D'un geste rageur je séchai les dernières traitresses de larmes et inspirai profondément. Je forçai ma poitrine à se soulever à intervalles réguliers et rivai mon regard sur le professionnel penaud.

― Est-ce qu'elle est... vous savez... à l'agonie ?

Il étudia le dossier papier que maintenait l'infirmière et s'intéressa aux paramètres vitaux quelques instants. Avant de répondre, il verrouilla son regard au mien. Il me scrutait, jaugeait ma capacité à encaisser l'abominable vérité. Lorsqu'il trouva ce qu'il désirait, un souffle pénible s'échappa de son corps.

― Oui, elle l'est.

Il poursuivit avant que je ne m'exprime :

― Je ne parviens pas à comprendre comment ces terribles erreurs ont pu se produire, et sachez que nous ferons la lumière sur ces faits, mais l'état de Madame Girard s'est gravement détérioré. Lorsque nous aurons les résultats du scanner, nous pourrons assurer les derniers soins de confort nécessaire à son bienêtre et l'aider à partir sereinement.
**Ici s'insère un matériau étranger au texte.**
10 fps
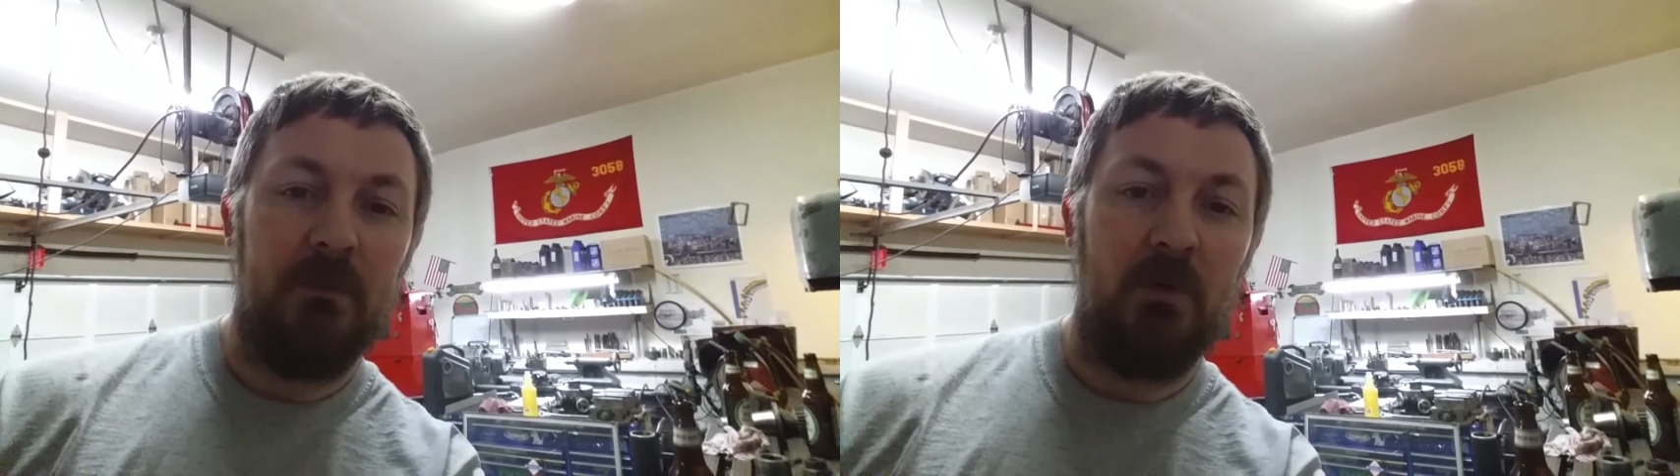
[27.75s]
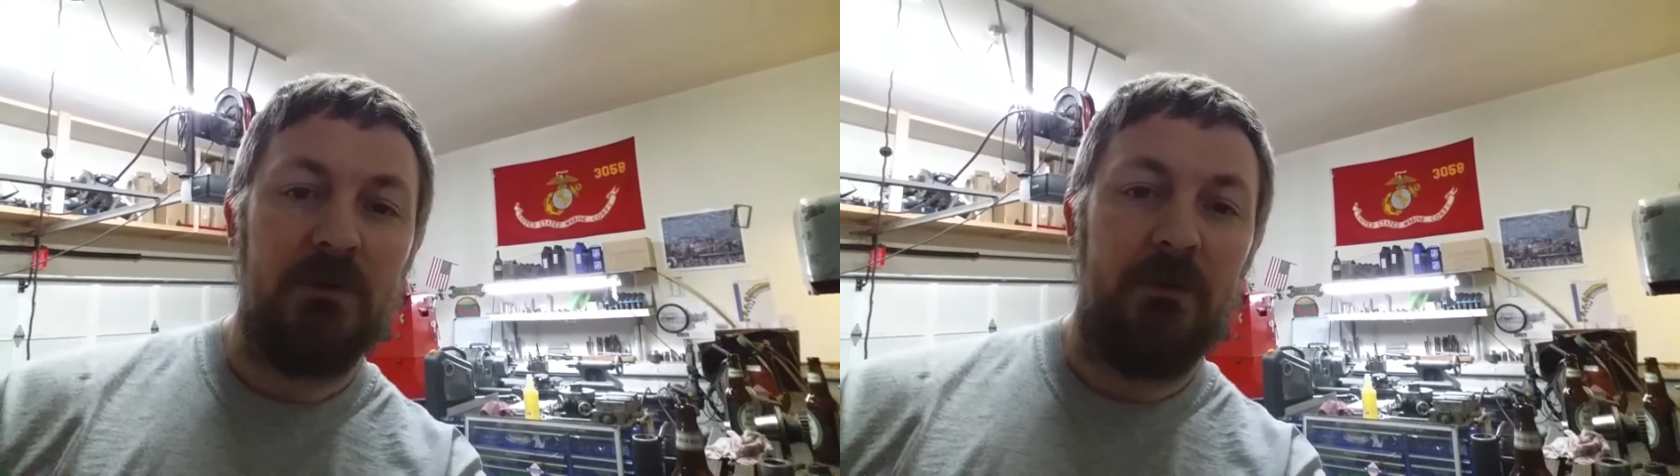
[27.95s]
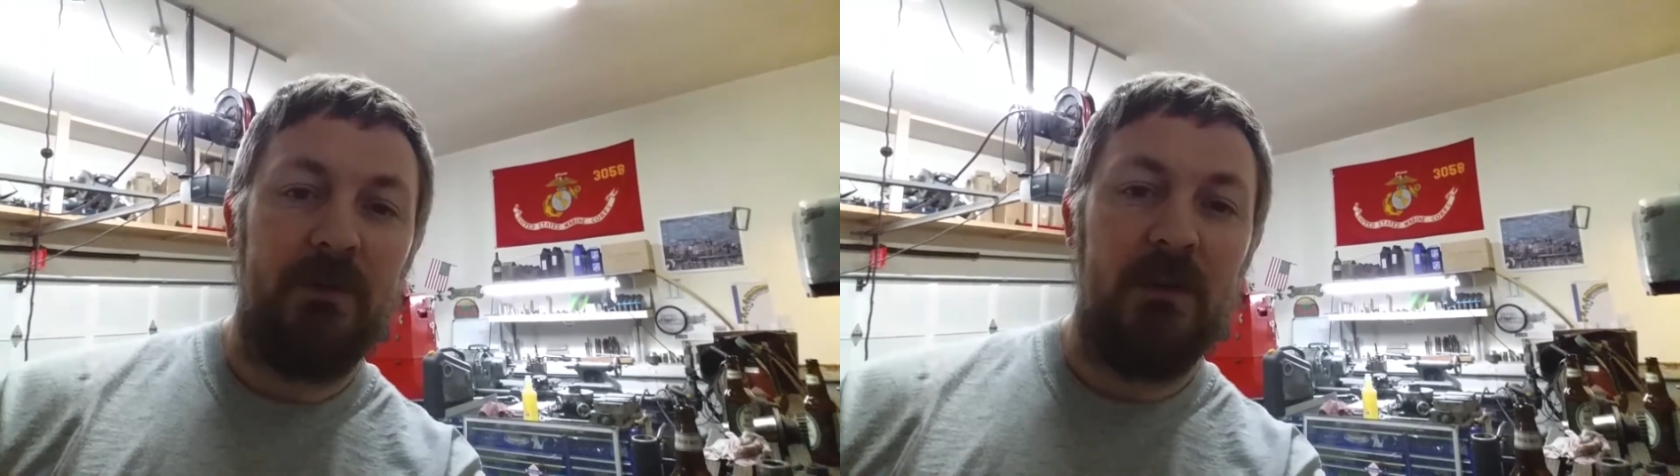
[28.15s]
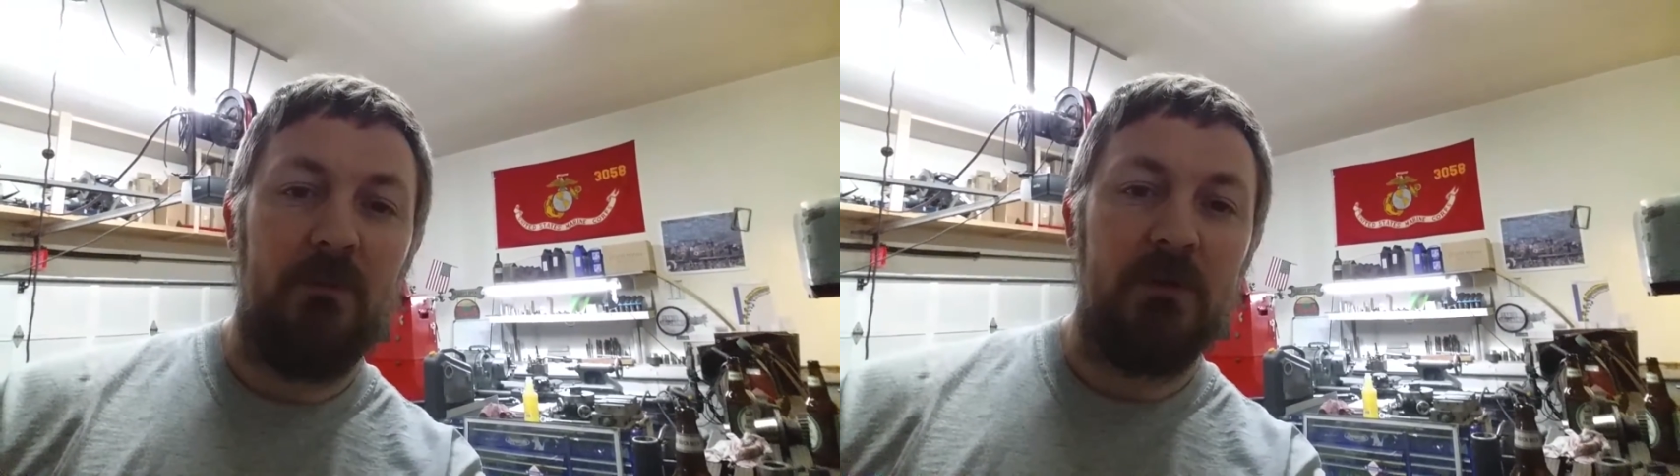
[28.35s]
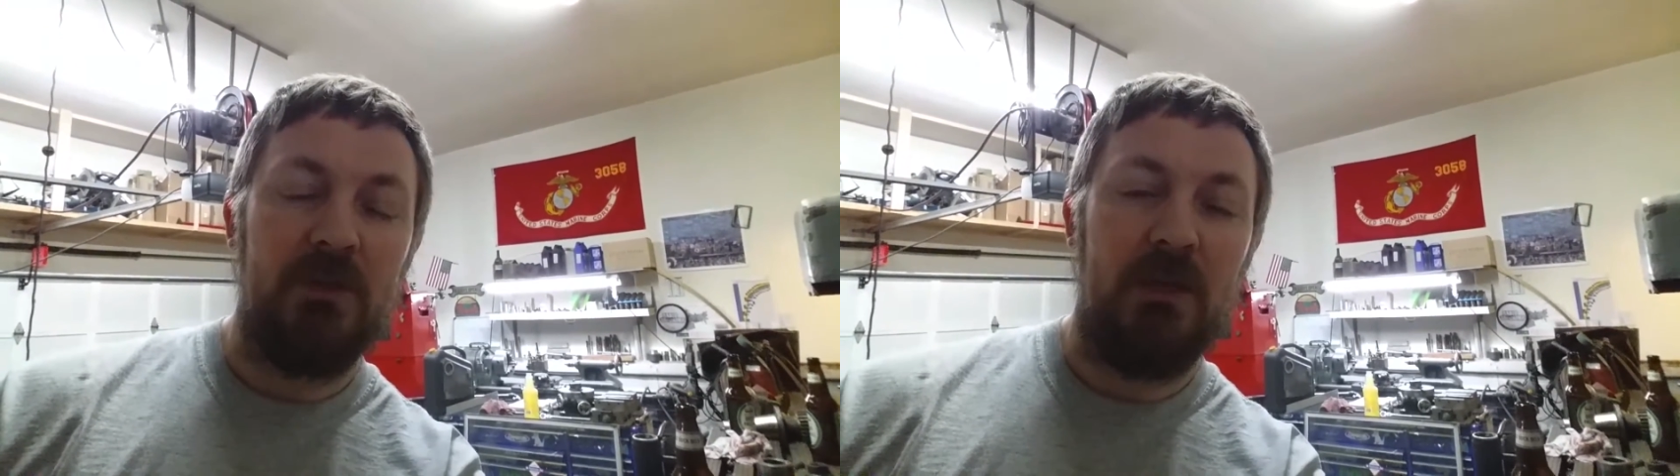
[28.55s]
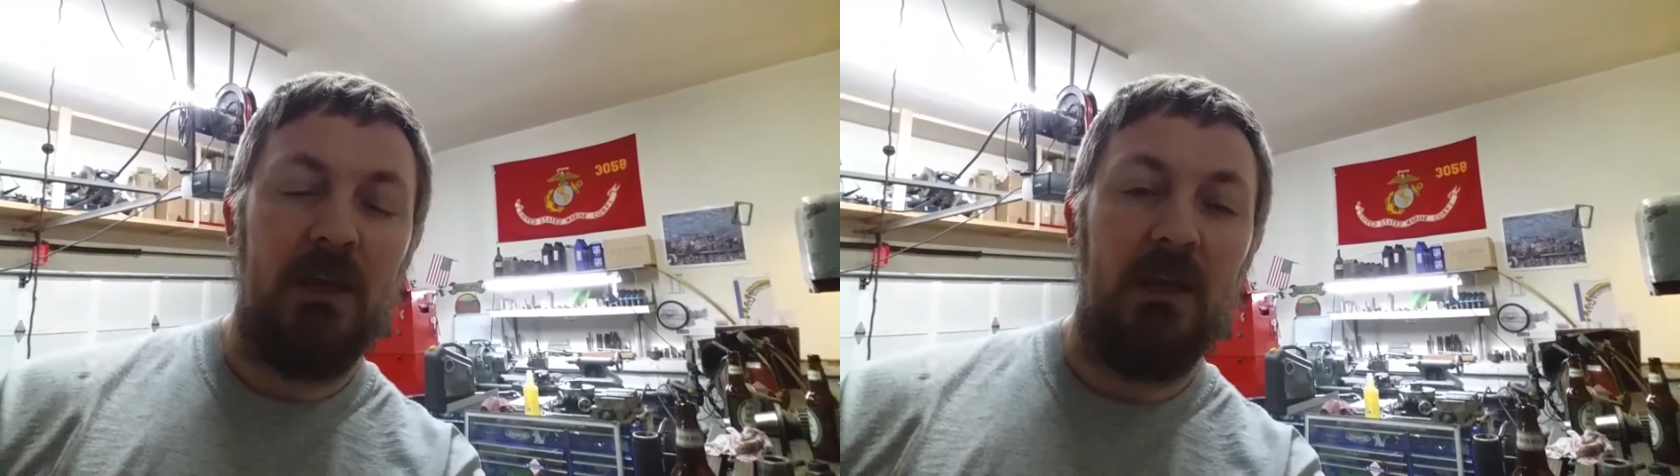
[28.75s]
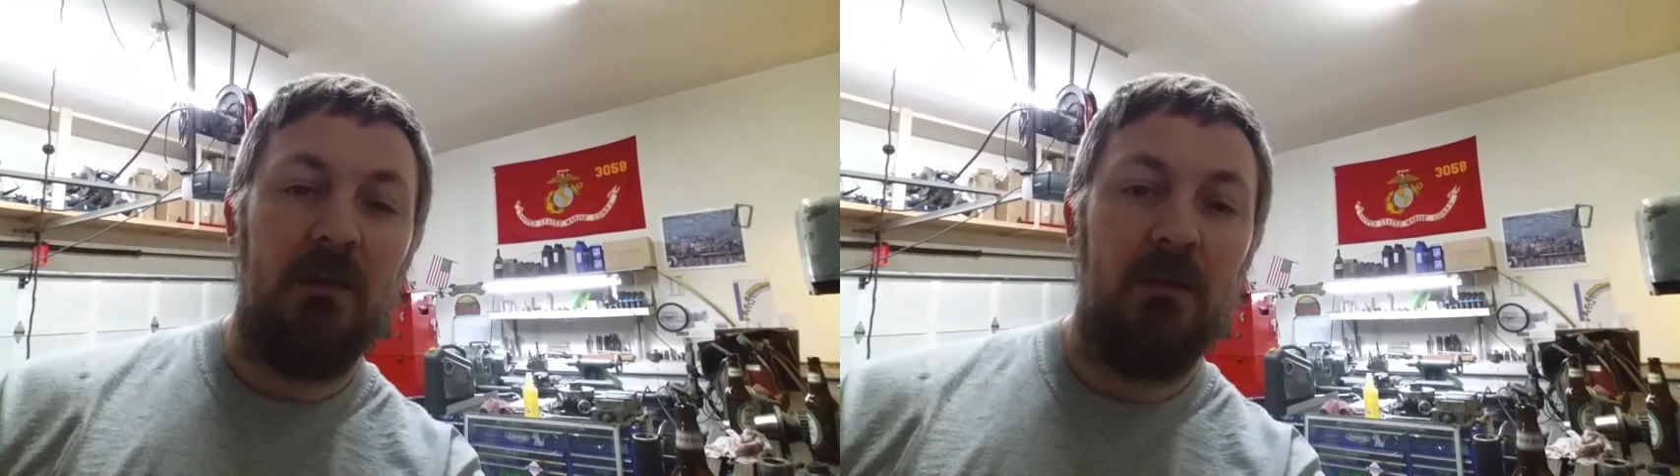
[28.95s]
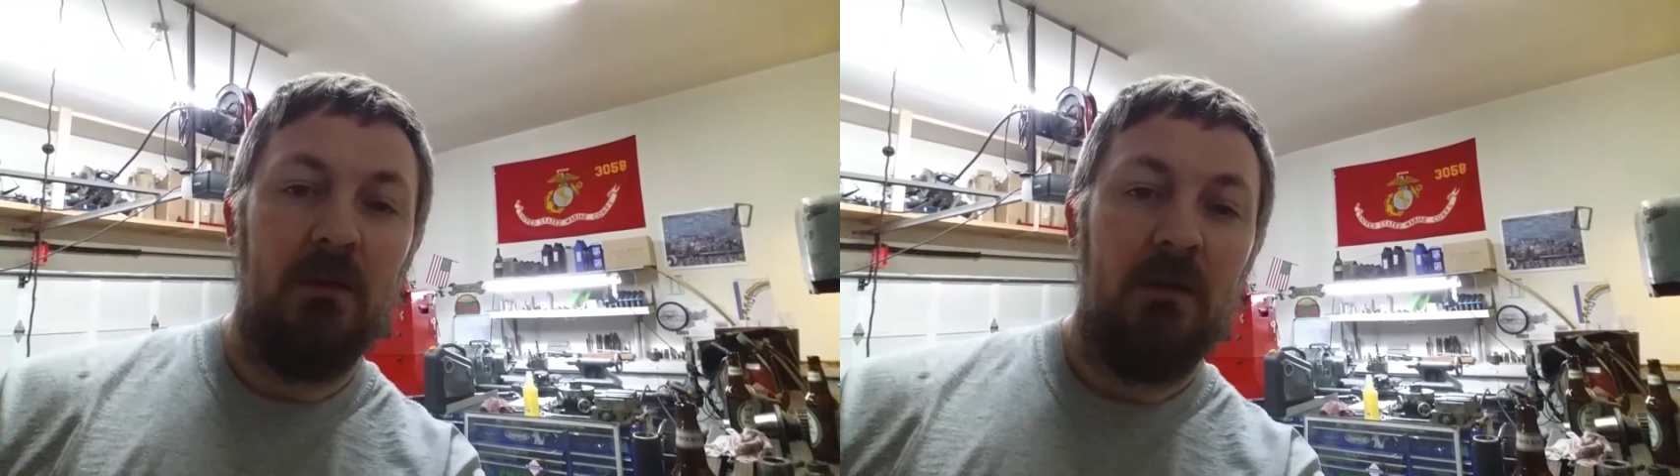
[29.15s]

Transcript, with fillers: What you see is what you get.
― Vous ne pouv... ce n'est pas...

Non !

― Je sais que vous prétendez être forte, mais ce n'est pas un aveu de faiblesse que d'être bouleversée. Vous n'avez pas besoin de réprimer vos émotions, pas ici.

Des émotions ?

Je serai sa main frêle entre les miennes et y déposai une vague caresse du pouce. Difficile d'imaginer que ce geste tendre, le premier, serait également le dernier.

Mon cœur était fait de pierre, n'importe qui le devinait au premier regard. Pourtant, tout au fond de moi, quelque chose d'inconnu oscillait dangereusement entre puits sans fond de culpabilité et rage déraisonnable.

― Sachez qu'une équipe de professionnels est disponible si vous ressentez le besoin de mettre des mots sur cette douloureuse épreuve.

Tout dans son discours indiquait qu'Hélène n'était déjà plus des nôtres. Il parlait d'elle comme si son corps ne reposait pas contre le mien, comme si les résultats attendus ne possédaient plus aucune valeur dans la balance de sa vie. Encore un peu et il me distribuait des tracts pour les pompes funèbres.

Ces mots déclenchèrent un feu incandescent et dévastateur qui s'exprima en une plainte lugubre :

― Allez tous vous faire foutre putain.